The task ::
Without any pictures, reproduce exactly the lines running from the line containing "[0:18.00-0:19.00]" through the end of the entries.

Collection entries
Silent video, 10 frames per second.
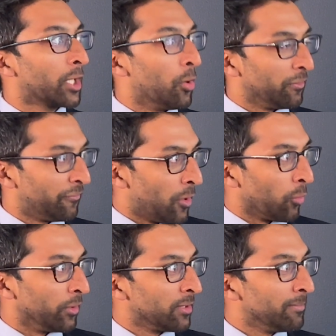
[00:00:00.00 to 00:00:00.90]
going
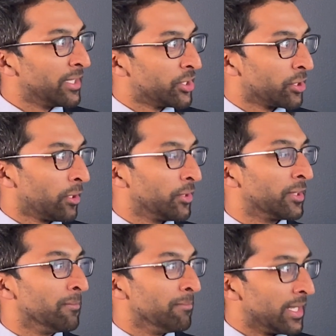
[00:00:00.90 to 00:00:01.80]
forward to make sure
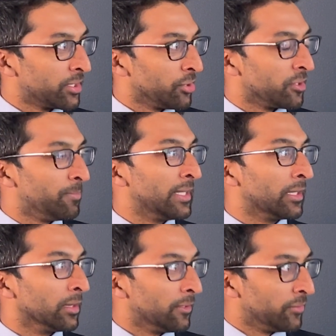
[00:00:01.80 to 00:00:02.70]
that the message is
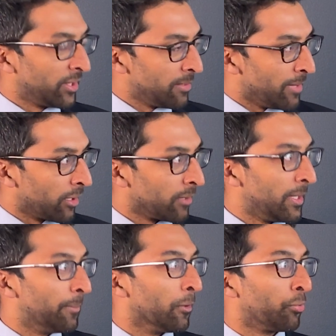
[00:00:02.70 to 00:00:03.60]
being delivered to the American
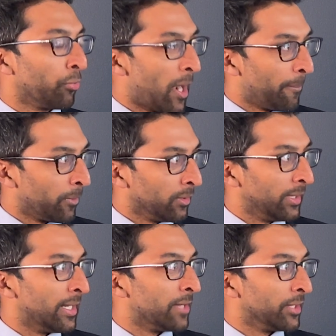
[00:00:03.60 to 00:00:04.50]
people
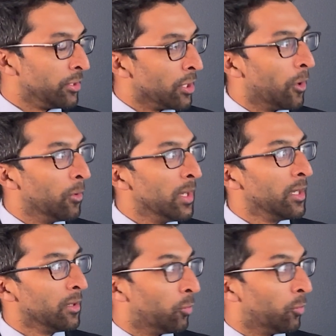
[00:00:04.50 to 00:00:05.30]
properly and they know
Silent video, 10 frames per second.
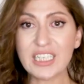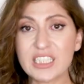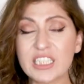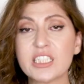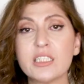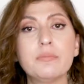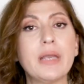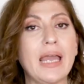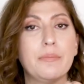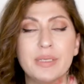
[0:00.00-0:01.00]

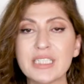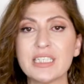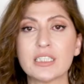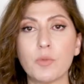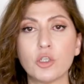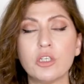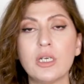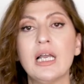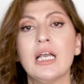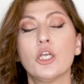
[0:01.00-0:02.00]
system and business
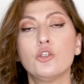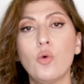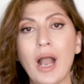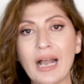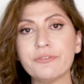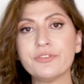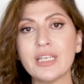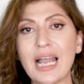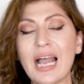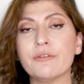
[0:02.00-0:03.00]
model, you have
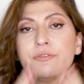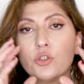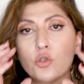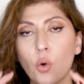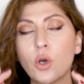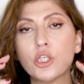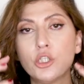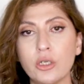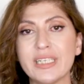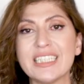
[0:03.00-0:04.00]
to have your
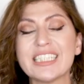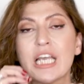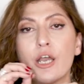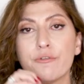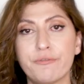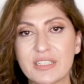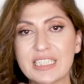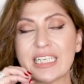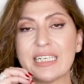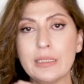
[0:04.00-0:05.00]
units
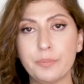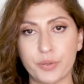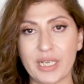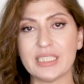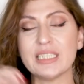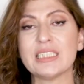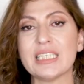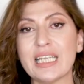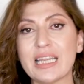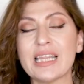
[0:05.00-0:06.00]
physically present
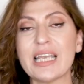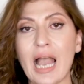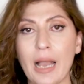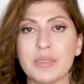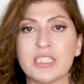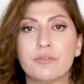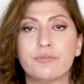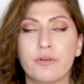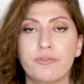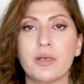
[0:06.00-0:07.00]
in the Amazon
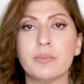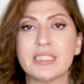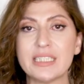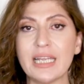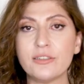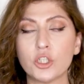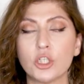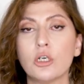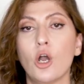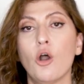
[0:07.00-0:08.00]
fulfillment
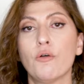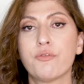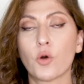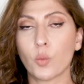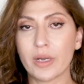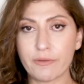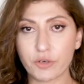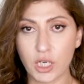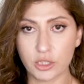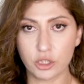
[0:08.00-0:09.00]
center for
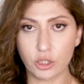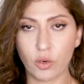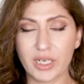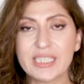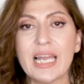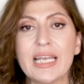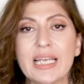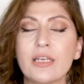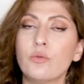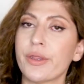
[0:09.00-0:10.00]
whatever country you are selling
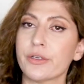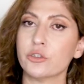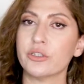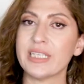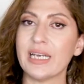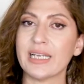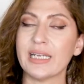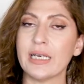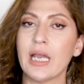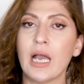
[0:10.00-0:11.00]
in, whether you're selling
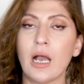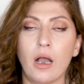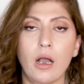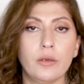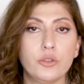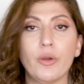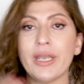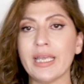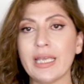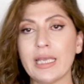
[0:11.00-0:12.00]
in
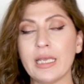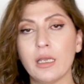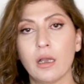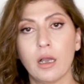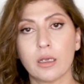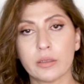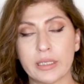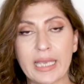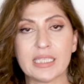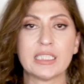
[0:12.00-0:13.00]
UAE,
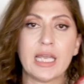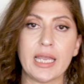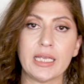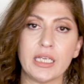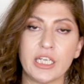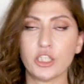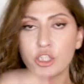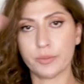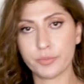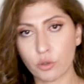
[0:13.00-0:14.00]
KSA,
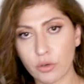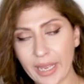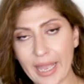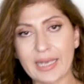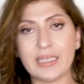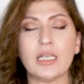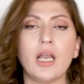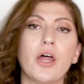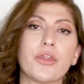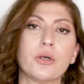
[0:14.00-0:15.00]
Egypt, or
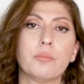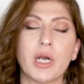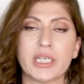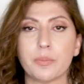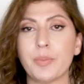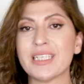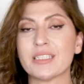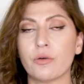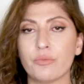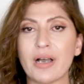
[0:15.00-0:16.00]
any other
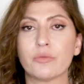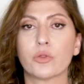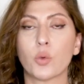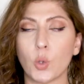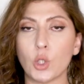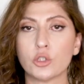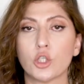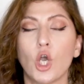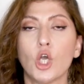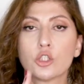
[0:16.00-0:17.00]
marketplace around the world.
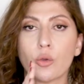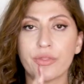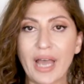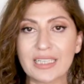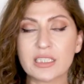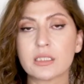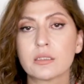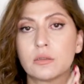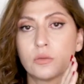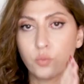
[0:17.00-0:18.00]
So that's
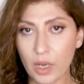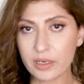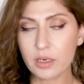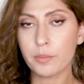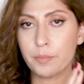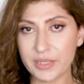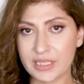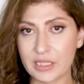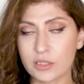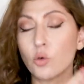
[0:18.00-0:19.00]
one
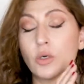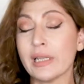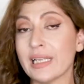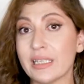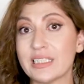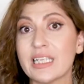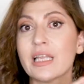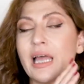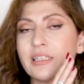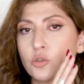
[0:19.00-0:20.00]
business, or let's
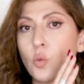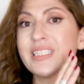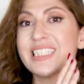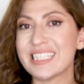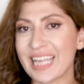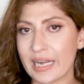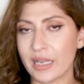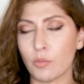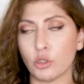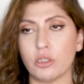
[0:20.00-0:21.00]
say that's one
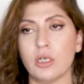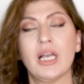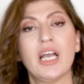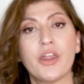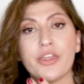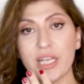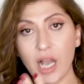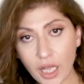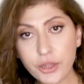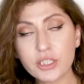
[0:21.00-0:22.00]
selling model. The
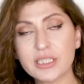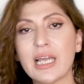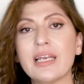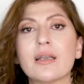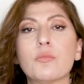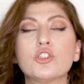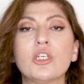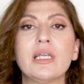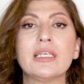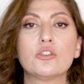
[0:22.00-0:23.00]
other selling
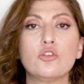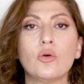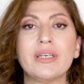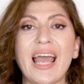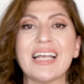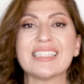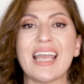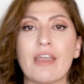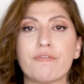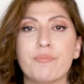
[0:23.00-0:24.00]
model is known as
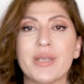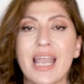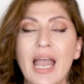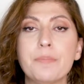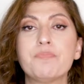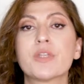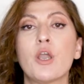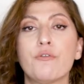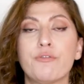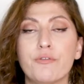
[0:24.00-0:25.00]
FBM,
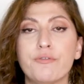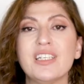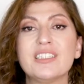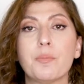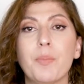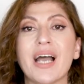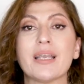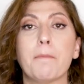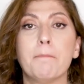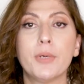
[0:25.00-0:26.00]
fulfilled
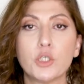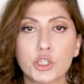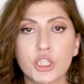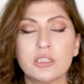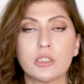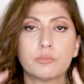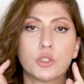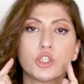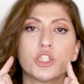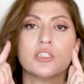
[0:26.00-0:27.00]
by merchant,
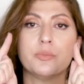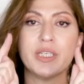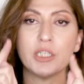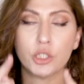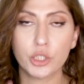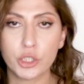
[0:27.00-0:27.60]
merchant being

Written solution ::
[0:18.00-0:19.00]
one
[0:19.00-0:20.00]
business, or let's
[0:20.00-0:21.00]
say that's one
[0:21.00-0:22.00]
selling model. The
[0:22.00-0:23.00]
other selling
[0:23.00-0:24.00]
model is known as
[0:24.00-0:25.00]
FBM,
[0:25.00-0:26.00]
fulfilled
[0:26.00-0:27.00]
by merchant,
[0:27.00-0:27.60]
merchant being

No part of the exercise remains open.